>>>

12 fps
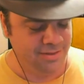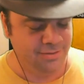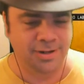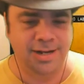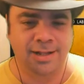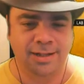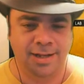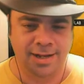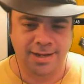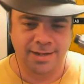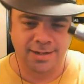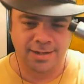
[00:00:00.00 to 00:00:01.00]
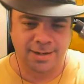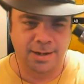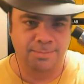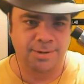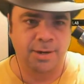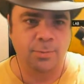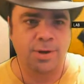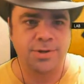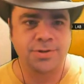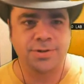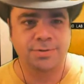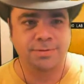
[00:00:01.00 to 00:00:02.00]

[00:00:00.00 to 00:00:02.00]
Li, but I was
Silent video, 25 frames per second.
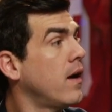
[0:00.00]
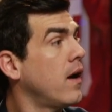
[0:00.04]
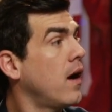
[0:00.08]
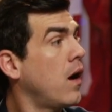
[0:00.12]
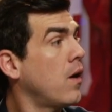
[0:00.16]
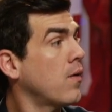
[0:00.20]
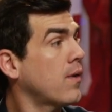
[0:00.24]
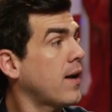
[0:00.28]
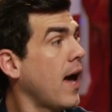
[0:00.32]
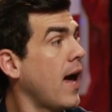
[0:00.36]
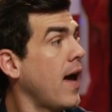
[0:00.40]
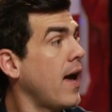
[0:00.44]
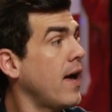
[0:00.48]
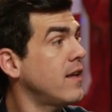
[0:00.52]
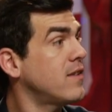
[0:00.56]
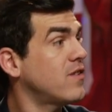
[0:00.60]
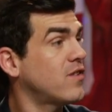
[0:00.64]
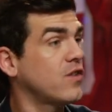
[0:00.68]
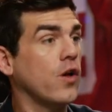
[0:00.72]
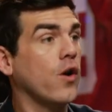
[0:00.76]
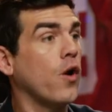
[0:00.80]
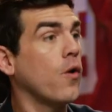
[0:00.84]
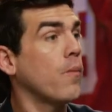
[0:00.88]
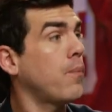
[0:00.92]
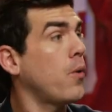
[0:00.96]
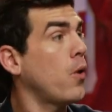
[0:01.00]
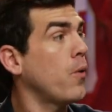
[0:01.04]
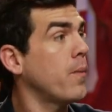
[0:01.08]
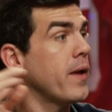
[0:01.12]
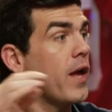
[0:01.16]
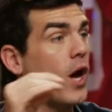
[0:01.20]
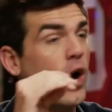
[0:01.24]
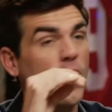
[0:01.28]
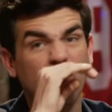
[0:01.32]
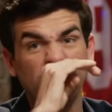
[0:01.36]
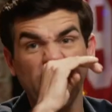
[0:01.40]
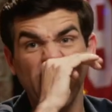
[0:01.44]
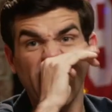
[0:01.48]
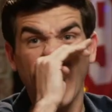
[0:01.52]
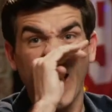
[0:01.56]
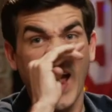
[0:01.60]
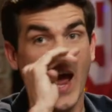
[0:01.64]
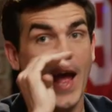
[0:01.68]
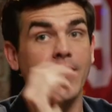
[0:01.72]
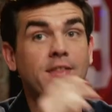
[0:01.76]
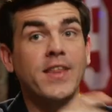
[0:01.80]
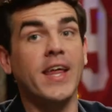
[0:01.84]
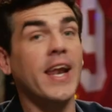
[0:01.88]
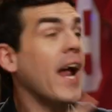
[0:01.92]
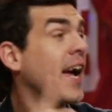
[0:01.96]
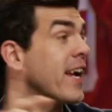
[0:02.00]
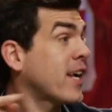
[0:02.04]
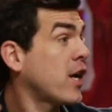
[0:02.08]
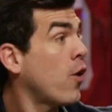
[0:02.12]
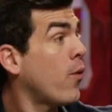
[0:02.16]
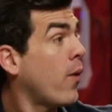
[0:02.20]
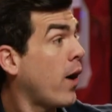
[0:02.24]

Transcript: okay? So don't pull me over. And then I go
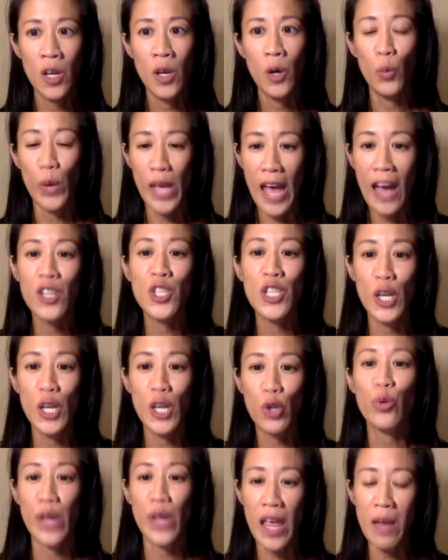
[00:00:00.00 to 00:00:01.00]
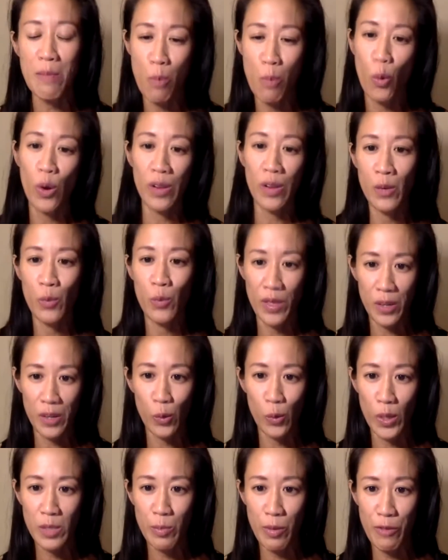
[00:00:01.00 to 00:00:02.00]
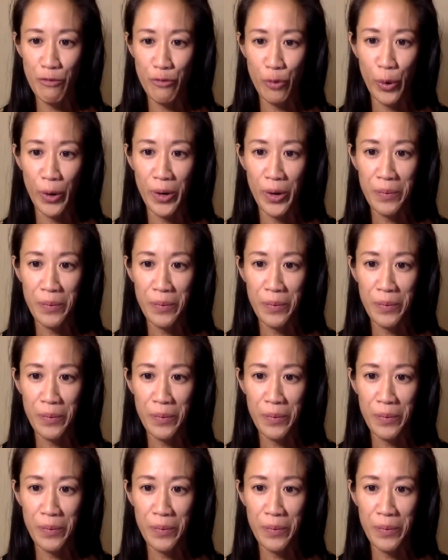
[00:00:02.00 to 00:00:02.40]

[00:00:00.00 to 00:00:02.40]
we actually create more than what there was before.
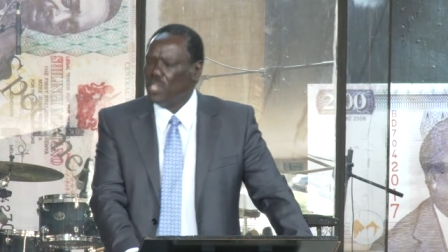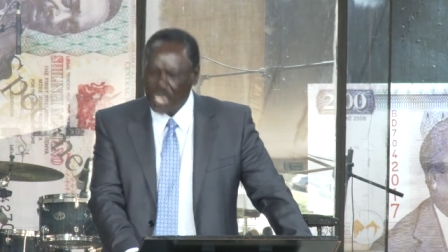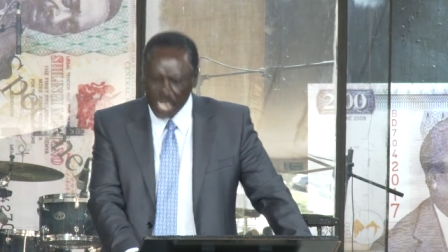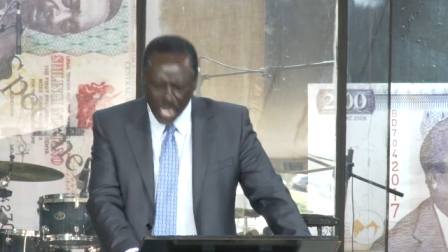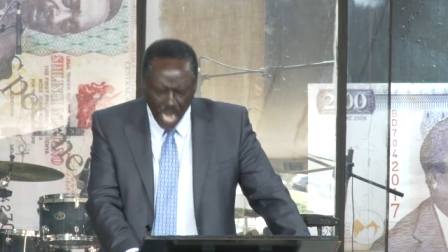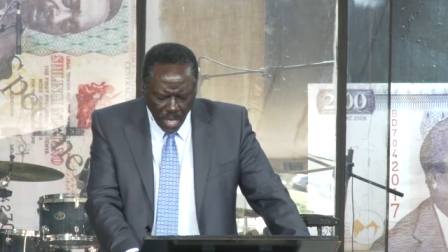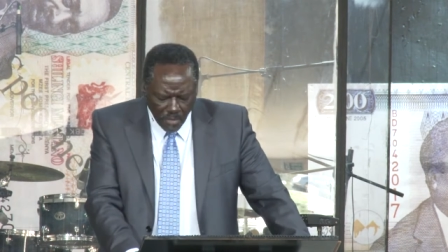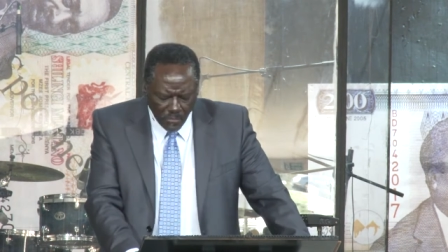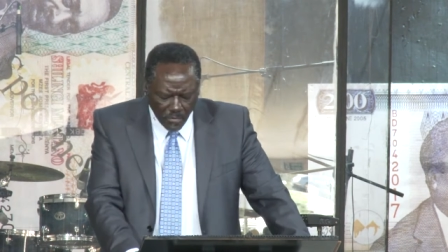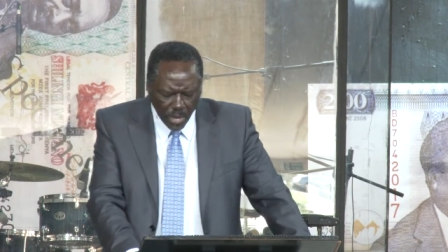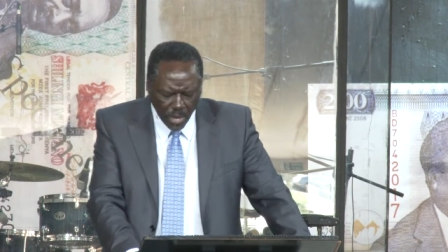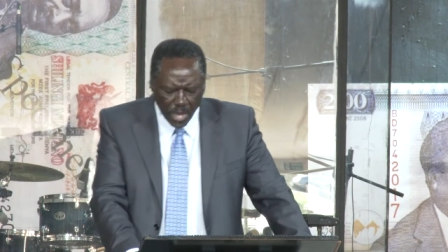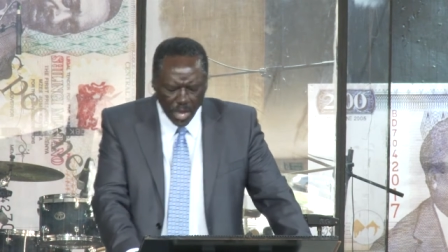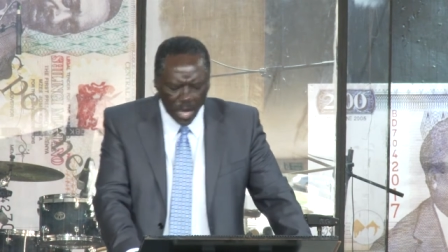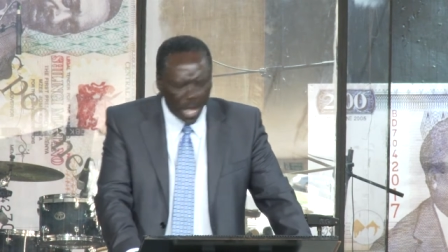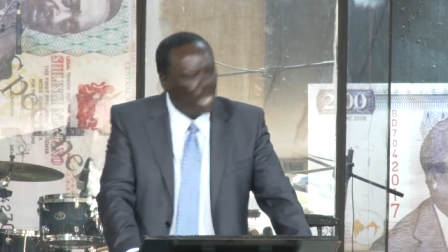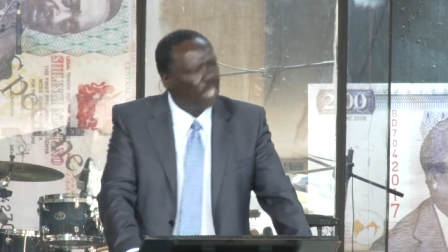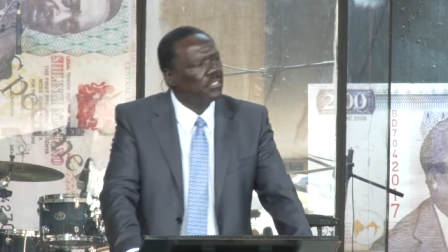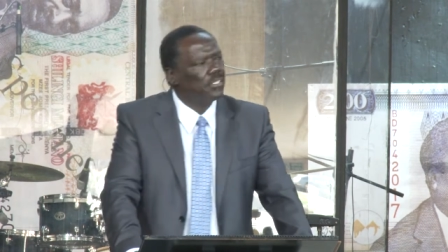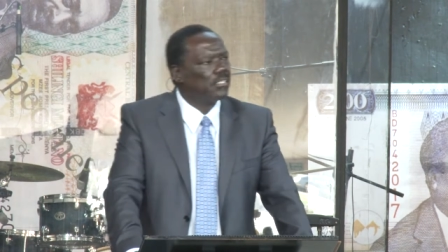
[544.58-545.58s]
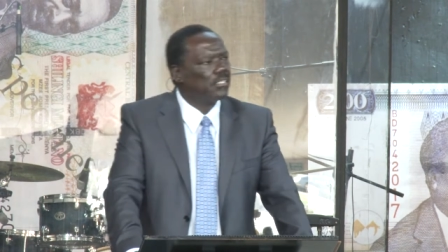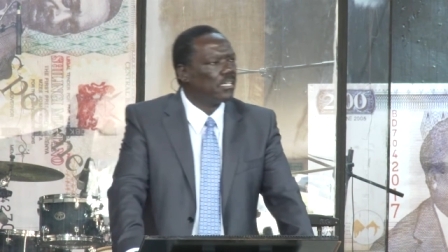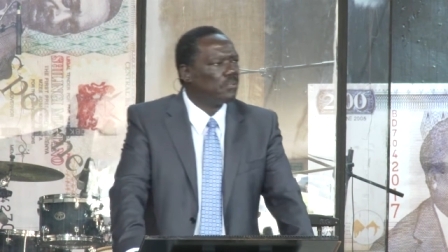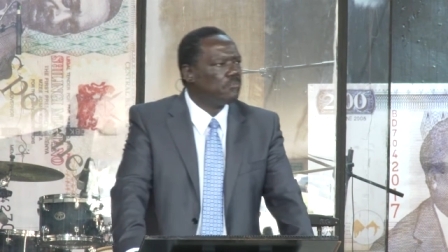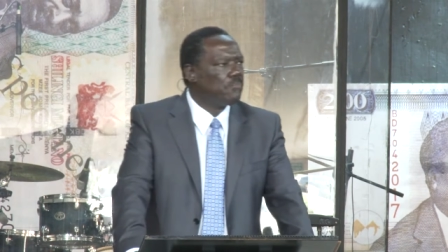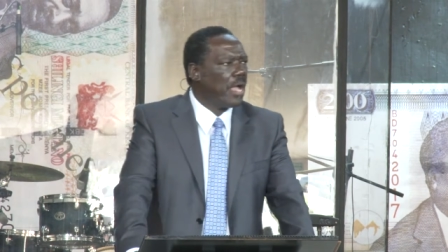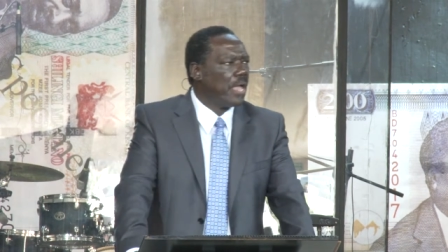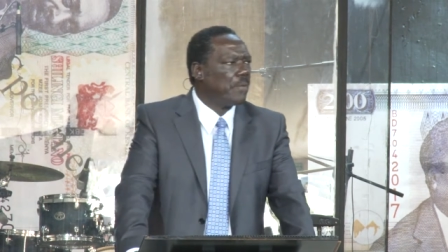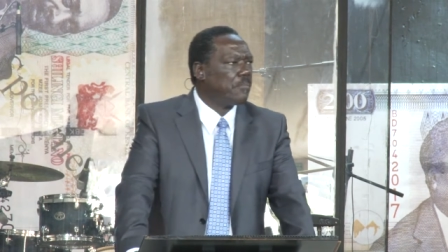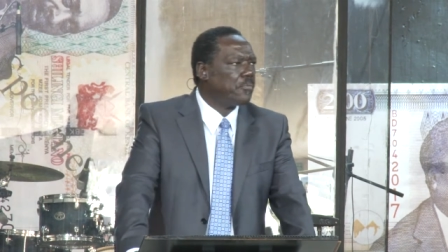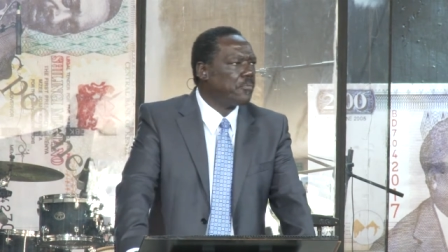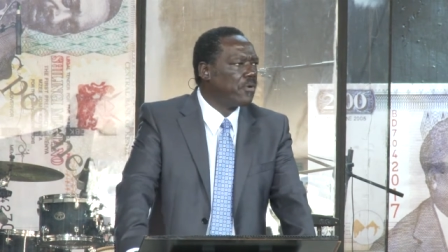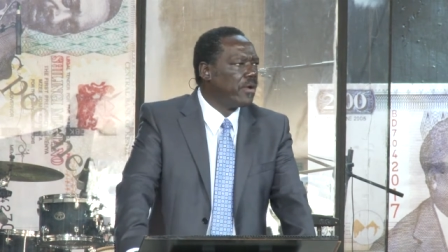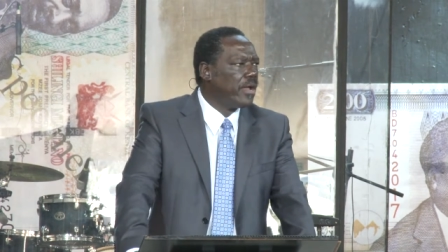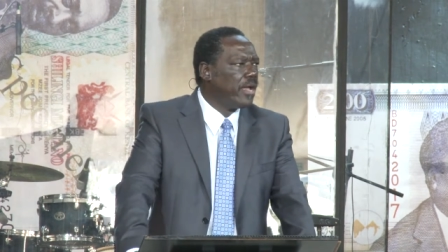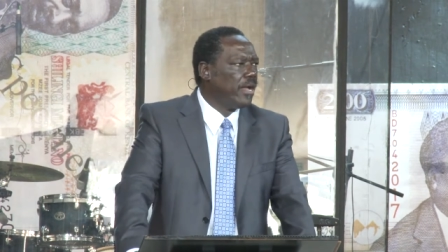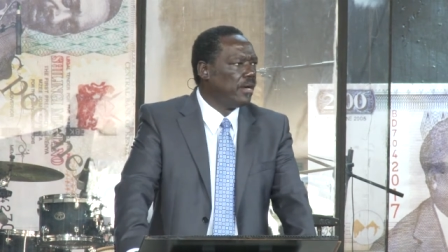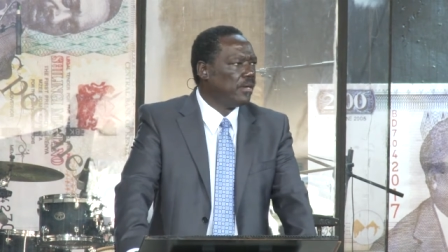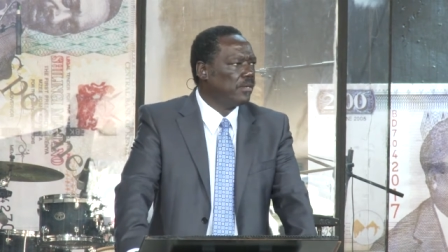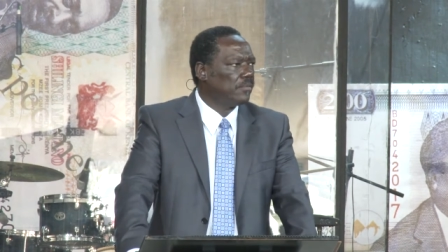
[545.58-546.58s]
you never answered my
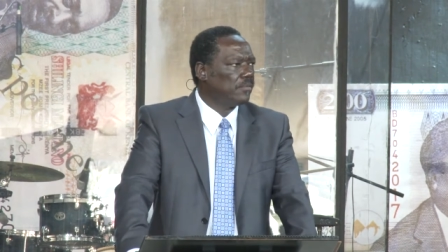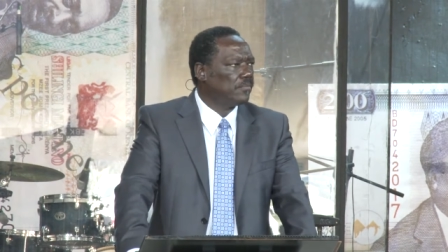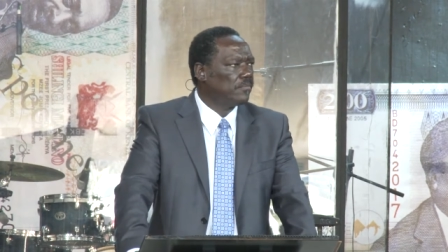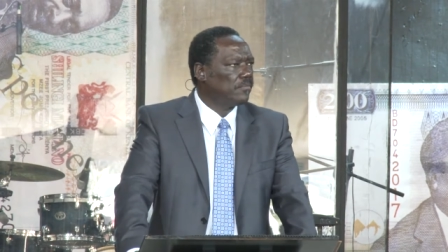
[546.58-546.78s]
prayer."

<<<

To do
All of the material above must be retyped exactly, line for line, with the images dropped.

Your solution
12 fps
[00:00:00.00 to 00:00:01.00]
[00:00:01.00 to 00:00:02.00]

[00:00:00.00 to 00:00:02.00]
Li, but I was
Silent video, 25 frames per second.
[0:00.00]
[0:00.04]
[0:00.08]
[0:00.12]
[0:00.16]
[0:00.20]
[0:00.24]
[0:00.28]
[0:00.32]
[0:00.36]
[0:00.40]
[0:00.44]
[0:00.48]
[0:00.52]
[0:00.56]
[0:00.60]
[0:00.64]
[0:00.68]
[0:00.72]
[0:00.76]
[0:00.80]
[0:00.84]
[0:00.88]
[0:00.92]
[0:00.96]
[0:01.00]
[0:01.04]
[0:01.08]
[0:01.12]
[0:01.16]
[0:01.20]
[0:01.24]
[0:01.28]
[0:01.32]
[0:01.36]
[0:01.40]
[0:01.44]
[0:01.48]
[0:01.52]
[0:01.56]
[0:01.60]
[0:01.64]
[0:01.68]
[0:01.72]
[0:01.76]
[0:01.80]
[0:01.84]
[0:01.88]
[0:01.92]
[0:01.96]
[0:02.00]
[0:02.04]
[0:02.08]
[0:02.12]
[0:02.16]
[0:02.20]
[0:02.24]

Transcript: okay? So don't pull me over. And then I go
[00:00:00.00 to 00:00:01.00]
[00:00:01.00 to 00:00:02.00]
[00:00:02.00 to 00:00:02.40]

[00:00:00.00 to 00:00:02.40]
we actually create more than what there was before.
[544.58-545.58s]
[545.58-546.58s]
you never answered my
[546.58-546.78s]
prayer."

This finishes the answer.